Les personnes atteintes de mucoviscidose souffrent fréquemment d’infections bactériennes chroniques, qui deviennent souvent de plus en plus difficiles à traiter au fil du temps. De nombreuses personnes atteintes connaissent le problème de la résistance croissante aux antibiotiques : les bactéries qui réagissaient auparavant bien aux médicaments finissent par ne plus y être sensibles. Cette pression de la résistance fait partie des grands défis thérapeutiques dans le quotidien de la mucoviscidose.

Les phages, également appelés bactériophages, sont des virus qui s’attaquent exclusivement aux bactéries et n’endommagent pas les cellules humaines. Ils s’attachent à une bactérie spécifique, y introduisent leur patrimoine génétique et l’amènent à produire de nouveaux phages. La bactérie finit par être détruite – un processus naturel qui fait l’objet de recherches depuis des décennies.

Cette propriété pourrait être cliniquement intéressante pour les personnes atteintes de mucoviscidose. Les phages sont en effet souvent efficaces même lorsqu’une bactérie est déjà résistante à plusieurs antibiotiques. De plus, les phages ne se multiplient que là où se trouvent leurs bactéries cibles. Dès que l’infection diminue, ils disparaissent d’eux-mêmes de l’organisme, car ils ne peuvent plus se reproduire sans leurs « bactéries hôtes ».

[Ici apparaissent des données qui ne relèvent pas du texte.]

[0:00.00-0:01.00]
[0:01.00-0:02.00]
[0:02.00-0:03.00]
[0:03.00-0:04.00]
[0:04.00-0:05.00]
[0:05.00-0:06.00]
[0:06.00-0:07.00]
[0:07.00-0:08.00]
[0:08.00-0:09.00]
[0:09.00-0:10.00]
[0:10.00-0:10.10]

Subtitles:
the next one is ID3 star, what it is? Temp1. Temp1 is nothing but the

Leur grande spécificité constitue toutefois un défi : un phage n’est généralement efficace que contre un type de bactérie très spécifique, voire seulement contre certaines souches. Pour un éventuel traitement, il faut donc d’abord isoler la bactérie responsable en laboratoire. On vérifie ensuite s’il existe des phages adaptés qui sont effectivement capables de tuer cette bactérie. Il existe déjà des phages adaptés à certains germes fréquents dans la mucoviscidose, mais pour d’autres, la recherche est nettement plus difficile.

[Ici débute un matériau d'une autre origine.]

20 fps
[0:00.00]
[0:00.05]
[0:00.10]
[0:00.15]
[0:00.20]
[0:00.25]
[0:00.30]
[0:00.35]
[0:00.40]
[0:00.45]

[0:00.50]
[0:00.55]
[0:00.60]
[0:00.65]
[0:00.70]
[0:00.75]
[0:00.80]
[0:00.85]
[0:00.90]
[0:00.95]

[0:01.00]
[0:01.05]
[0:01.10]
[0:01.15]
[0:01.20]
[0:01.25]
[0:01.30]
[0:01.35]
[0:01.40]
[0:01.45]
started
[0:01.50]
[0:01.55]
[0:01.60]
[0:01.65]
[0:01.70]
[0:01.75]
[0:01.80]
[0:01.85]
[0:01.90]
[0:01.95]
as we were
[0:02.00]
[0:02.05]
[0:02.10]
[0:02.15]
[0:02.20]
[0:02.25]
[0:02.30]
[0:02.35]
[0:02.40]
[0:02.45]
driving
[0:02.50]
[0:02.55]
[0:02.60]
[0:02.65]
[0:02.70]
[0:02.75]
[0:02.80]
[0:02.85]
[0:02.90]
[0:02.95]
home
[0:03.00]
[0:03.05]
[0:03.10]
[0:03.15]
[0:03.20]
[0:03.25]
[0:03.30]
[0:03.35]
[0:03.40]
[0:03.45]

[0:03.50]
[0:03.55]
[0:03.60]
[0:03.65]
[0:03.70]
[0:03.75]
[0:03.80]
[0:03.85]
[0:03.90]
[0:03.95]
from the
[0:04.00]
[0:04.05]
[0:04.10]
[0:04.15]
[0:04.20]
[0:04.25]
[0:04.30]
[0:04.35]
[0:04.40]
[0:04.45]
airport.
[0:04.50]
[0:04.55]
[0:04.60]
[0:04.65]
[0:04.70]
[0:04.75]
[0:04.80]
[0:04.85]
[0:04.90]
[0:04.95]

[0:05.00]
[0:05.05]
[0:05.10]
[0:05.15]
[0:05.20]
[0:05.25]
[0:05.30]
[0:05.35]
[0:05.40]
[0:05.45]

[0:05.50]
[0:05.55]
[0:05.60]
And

Même si les phages offrent de nombreux avantages théoriques, leur utilisation n’est actuellement pas autorisée en tant que traitement régulier en Suisse. Ils ne peuvent être utilisés que dans des cas individuels strictement contrôlés ou dans le cadre d’études, typiquement lorsque les thérapies établies ont été épuisées. Cela s'explique notamment par l’absence d’études cliniques de grande envergure, les questions encore en suspens concernant la pharmacologie et la recherche fastidieuse de phages adaptés à chaque individu.

Bactériophages (« mangeurs de bactéries »)

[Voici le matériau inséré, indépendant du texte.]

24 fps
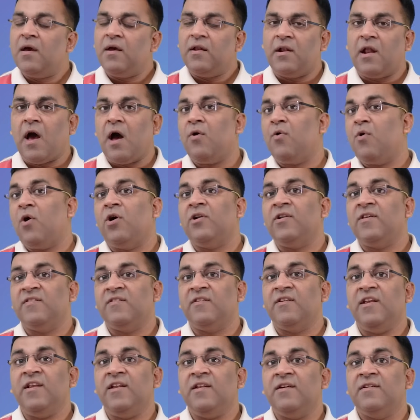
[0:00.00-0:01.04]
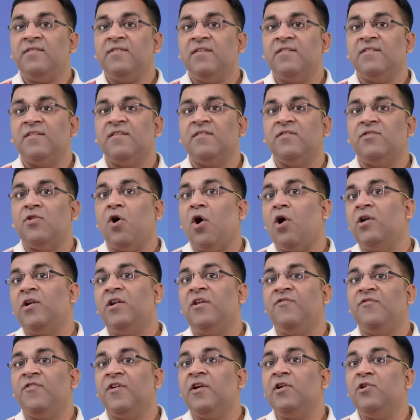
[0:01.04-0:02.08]
Now on a Screener, this is not
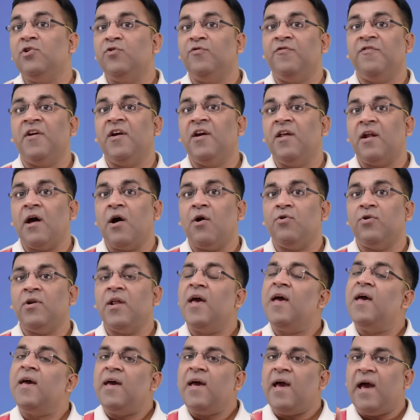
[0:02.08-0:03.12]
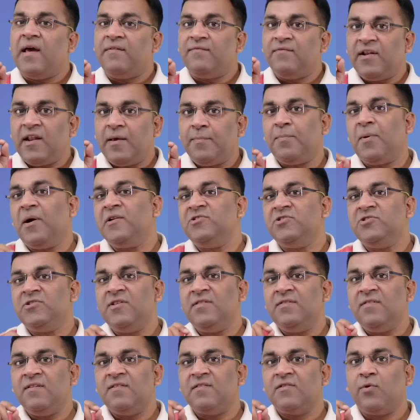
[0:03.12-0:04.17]
difficult to figure out, and when I punched in
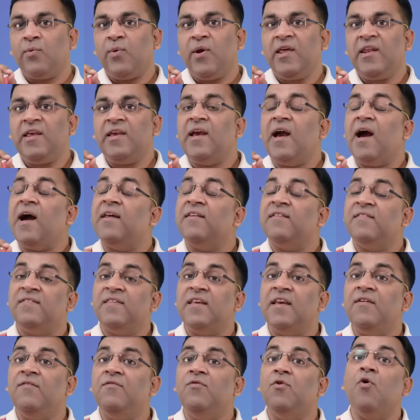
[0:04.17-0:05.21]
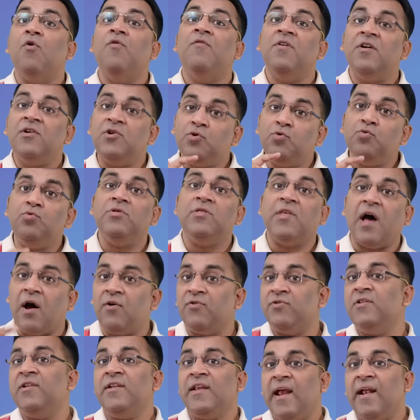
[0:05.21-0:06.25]
this query, I received over
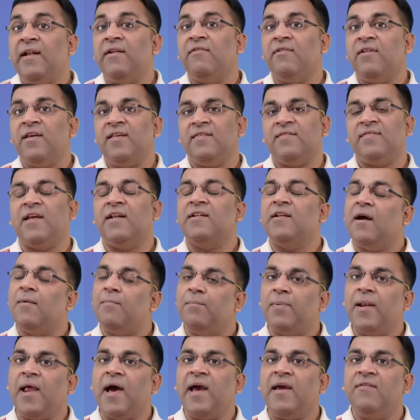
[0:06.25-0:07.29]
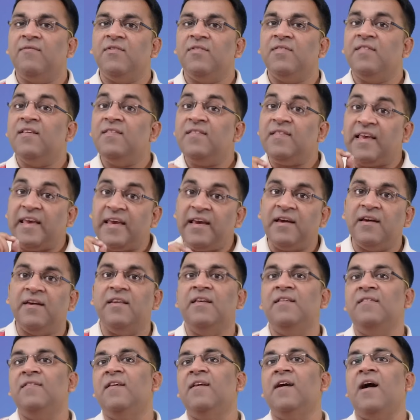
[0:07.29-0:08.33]
2,000 entries that comply with this
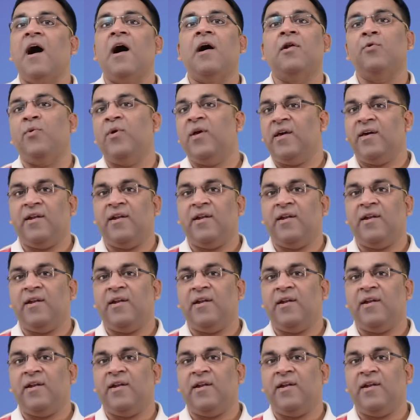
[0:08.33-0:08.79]
increasing ROA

Malgré ces limites, la phagothérapie est considérée au niveau international comme une approche prometteuse dans la lutte contre les infections difficiles à traiter. En particulier en cas d’infections chroniques et d’agents pathogènes multirésistants (une problématique qui concerne de nombreuses personnes atteintes de mucoviscidose), elle pourrait représenter à l’avenir un complément significatif aux possibilités de traitement existantes.

La recherche évolue rapidement. Avec l’amélioration des connaissances et les nouvelles données cliniques, le rôle de la phagothérapie pourrait évoluer à l’avenir et offrir aux personnes atteintes une option supplémentaire lorsque les traitements conventionnels atteignent leurs limites.